There are some very helpful amendments, particularly those tabled by the noble Lord, Lord Anderson, which have been referred to by others. What troubles me most about this is that we are endangering the legal certainty, clarity and predictability that are so important. The problem is that retained law will now be reinterpreted. Law can now be given a fresh interpretation so that laws which are still in force as of 31 December 2023 might mean something different from what they meant when they were passed and from how courts have interpreted them if they have been considered by the courts previously. They will mean something else after the end of this year.

From the citizen’s point of view, a major requirement of law is that they know what the law means. If we pass this Bill, that requirement no longer applies to this section of law—in respect of huge swathes of important regulations, from environment and employment to product safety and consumer protections. I will not go into all the examples that we have been talking about on previous days, but the Minister will know what I am trying to get across to him. We just do not know what the effect of this will be. It is impossible to tell from the Bill as it is drafted. The Government cannot possibly know either. They cannot know today, when they are asking us to consider this legislation, the effect that applying different canons of construction will have on thousands of pages of regulation. No Government could think that the best way to remove EU law is to replace it with law the meaning of which is yet unknown.
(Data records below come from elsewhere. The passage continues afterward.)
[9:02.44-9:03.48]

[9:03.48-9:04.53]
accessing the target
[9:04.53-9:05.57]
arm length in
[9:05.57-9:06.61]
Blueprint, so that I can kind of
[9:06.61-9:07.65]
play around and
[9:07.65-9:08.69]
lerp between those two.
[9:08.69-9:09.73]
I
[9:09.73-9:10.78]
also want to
That was my understanding of this, and I am grateful to my noble and learned friend Lord Falconer of Thoroton, who took time yesterday to talk to me about this, to ensure that I was getting this right. This is the situation as he sees it as well. It is quite extraordinary.
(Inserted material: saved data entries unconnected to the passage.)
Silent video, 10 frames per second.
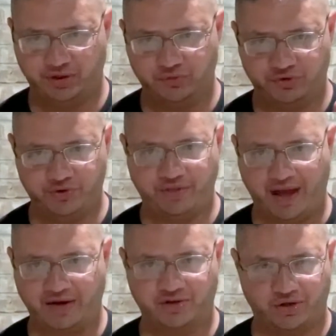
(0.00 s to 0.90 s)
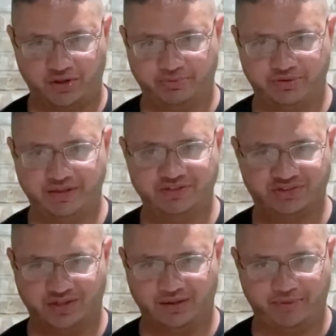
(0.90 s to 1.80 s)
do that. Call the police.
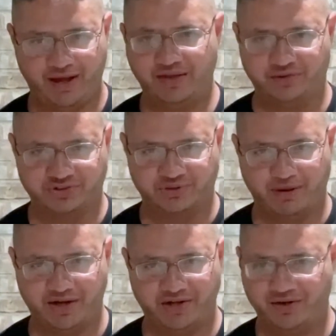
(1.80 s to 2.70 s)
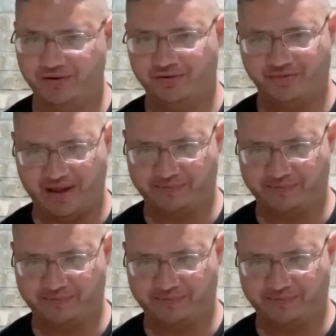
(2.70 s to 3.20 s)
Tell them, hey, there's somebody here. They have a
I note the remarks of the noble Baroness, Lady McIntosh, on the coherence of civil law, which no one else has referred to. I had not considered this before listening to her speech. She made an important point there. Her points about Clause 7 in relation to the operation in Scotland are also important and it would be very useful if the Minister could respond to those specifically.

We have had some great experience brought to this group, not least by the noble and learned Baroness, Lady Butler-Sloss. It would be wise of the Minister to respect that contribution, which I am sure he will. The noble Viscount, Lord Hailsham, asked: who will judge what is proper? This gets to the heart of this clause and why we are concerned about it. Who will decide, and by what criteria? Clause 7(4) says:

“A higher court may depart from its own retained domestic case law if it considers it right to do so having regard to”,


before going on to list other things.